Task instructions
Transcribe, exactly and in full, every record shown below, while omitting its images.

Given information
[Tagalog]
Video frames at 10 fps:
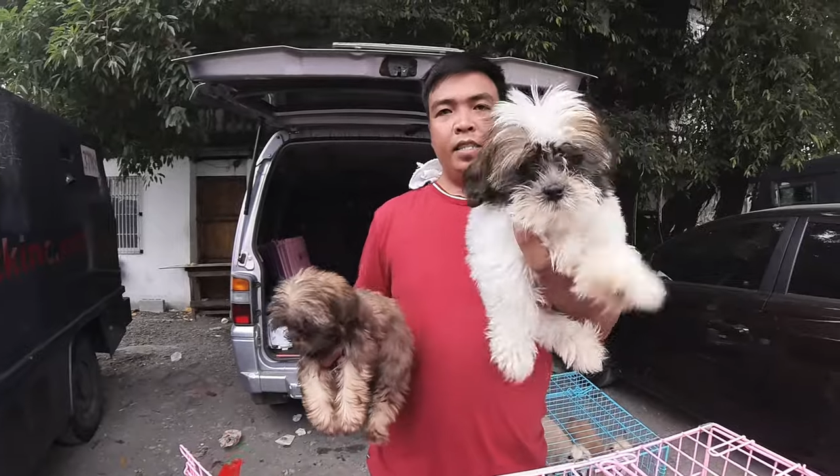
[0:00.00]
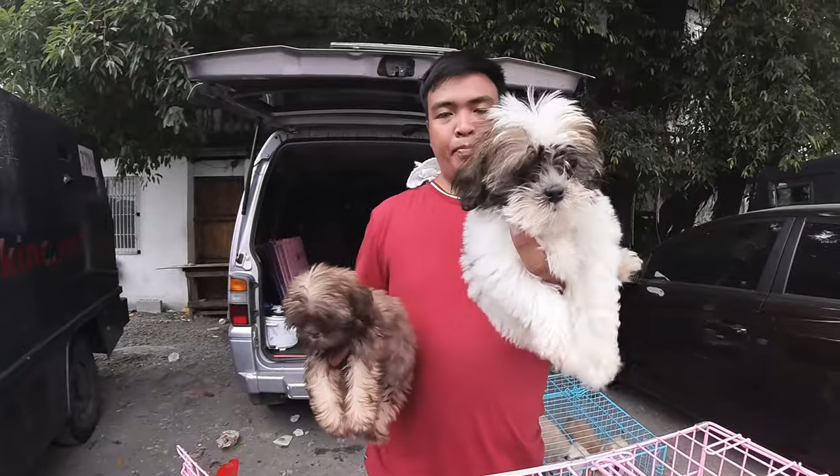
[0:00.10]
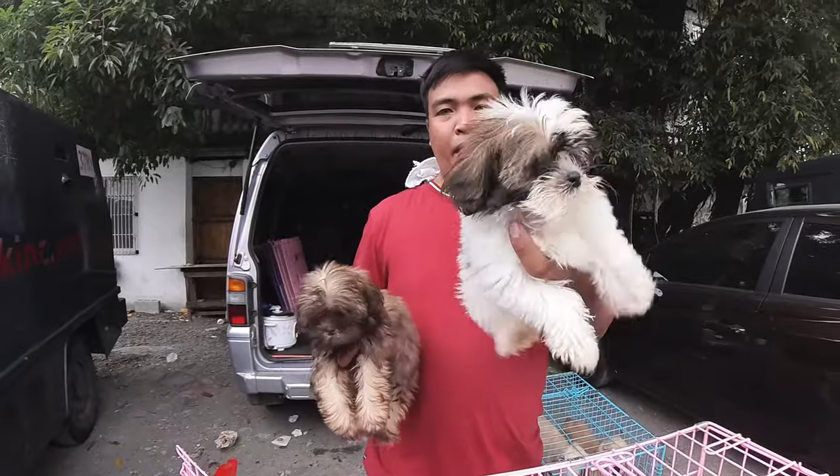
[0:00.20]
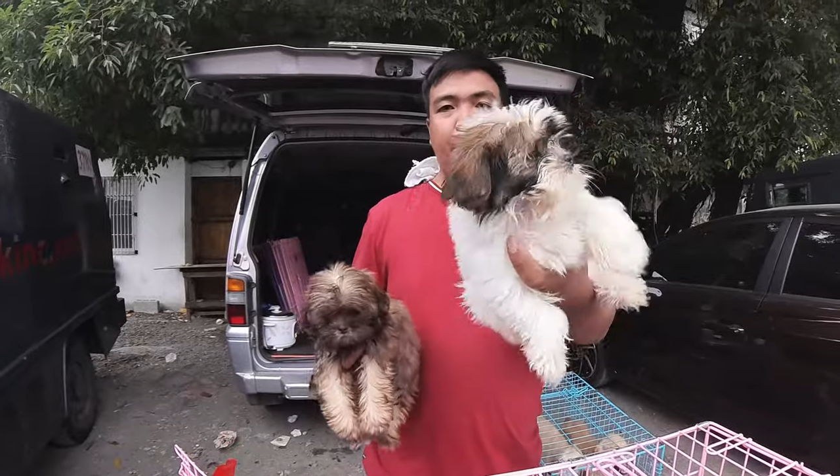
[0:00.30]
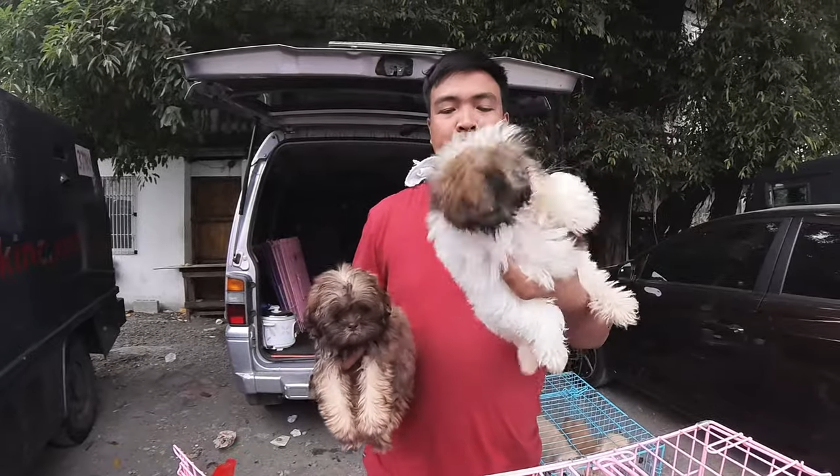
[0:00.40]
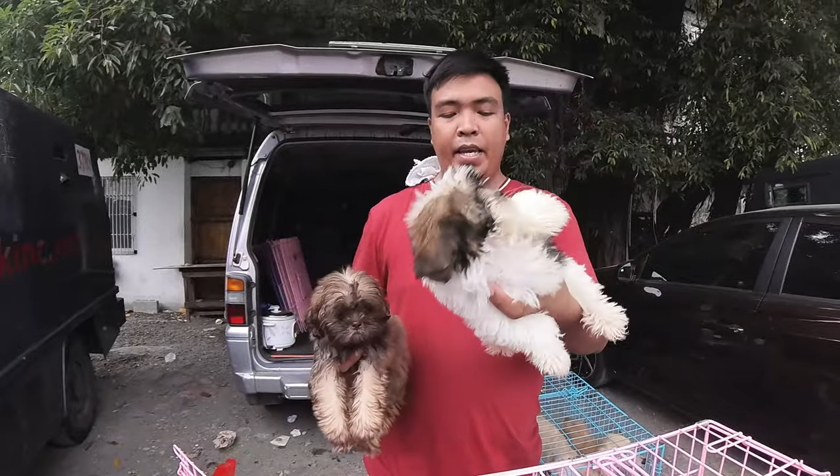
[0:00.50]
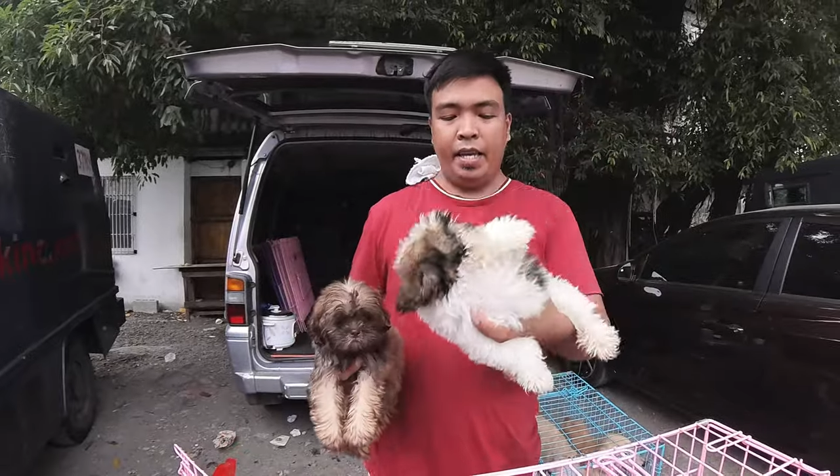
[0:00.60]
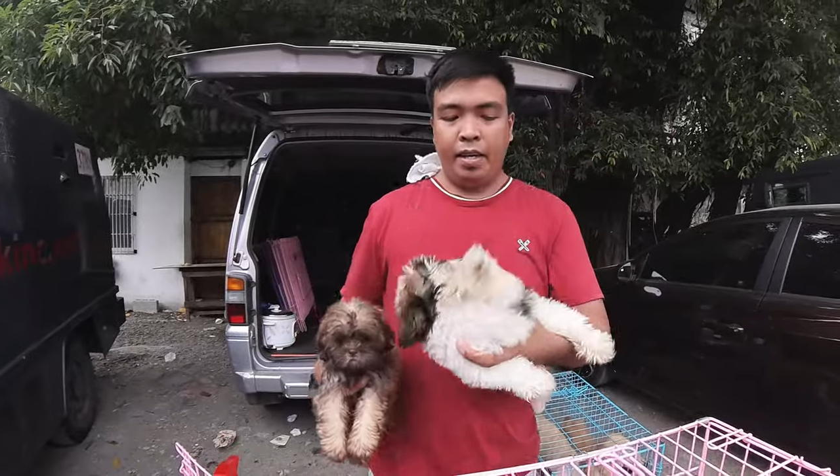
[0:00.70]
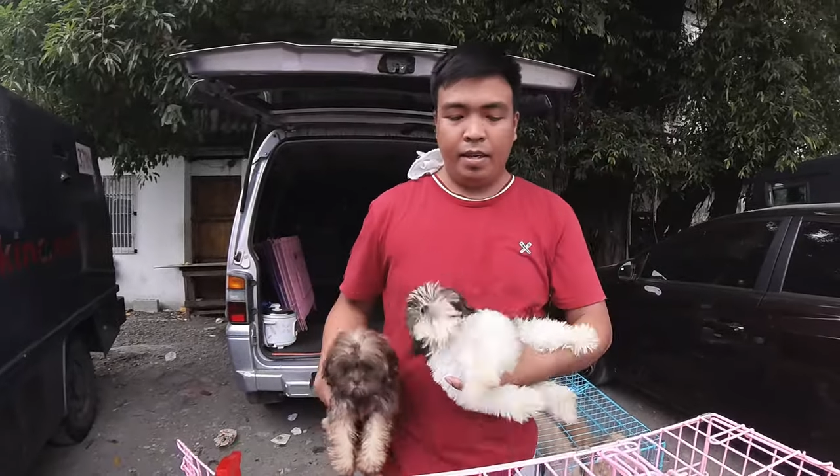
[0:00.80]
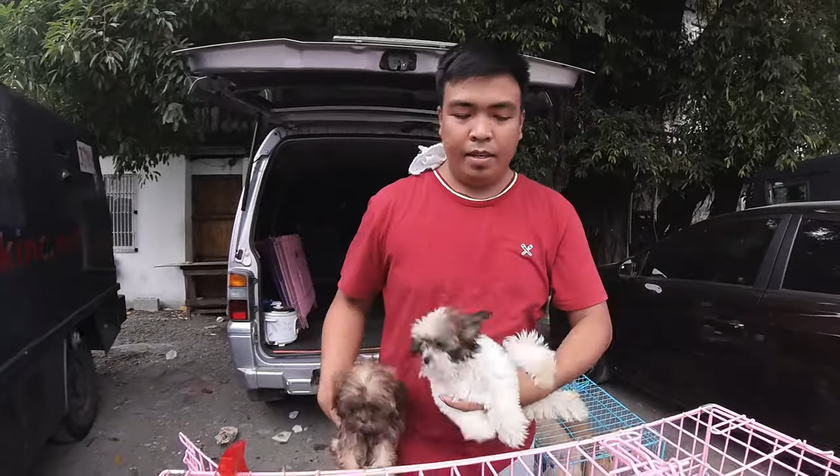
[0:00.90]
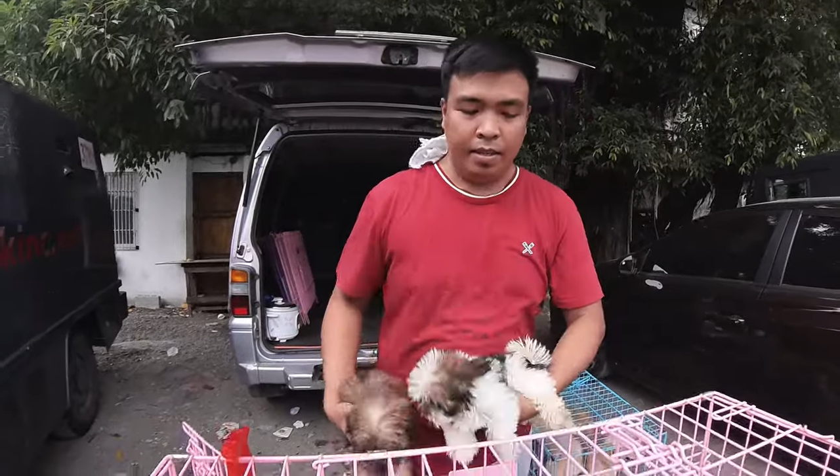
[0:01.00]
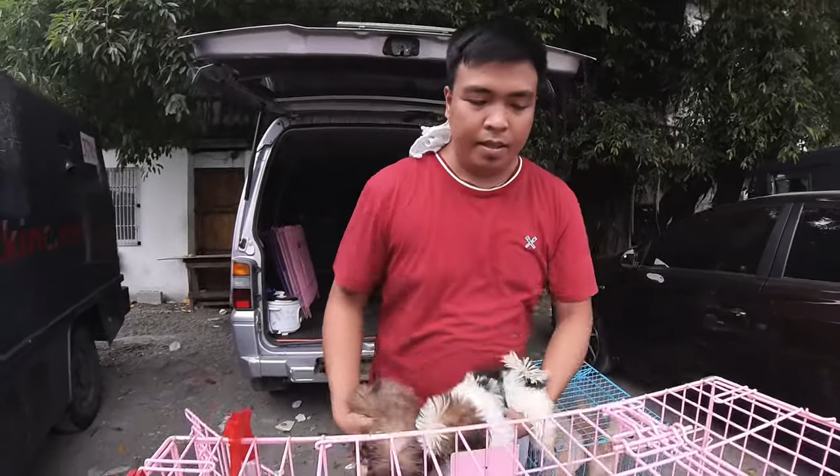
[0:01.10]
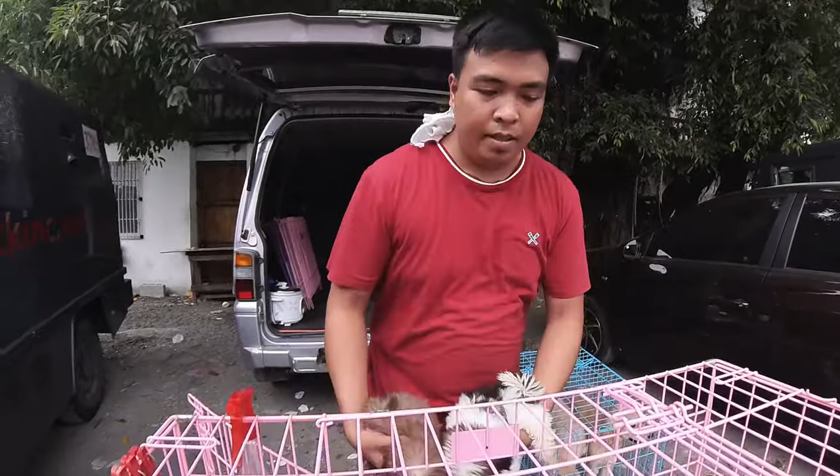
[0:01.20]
5K. 5K uh,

Solved exercise
[Tagalog]
Video frames at 10 fps:
[0:00.00]
[0:00.10]
[0:00.20]
[0:00.30]
[0:00.40]
[0:00.50]
[0:00.60]
[0:00.70]
[0:00.80]
[0:00.90]
[0:01.00]
[0:01.10]
[0:01.20]
5K. 5K uh,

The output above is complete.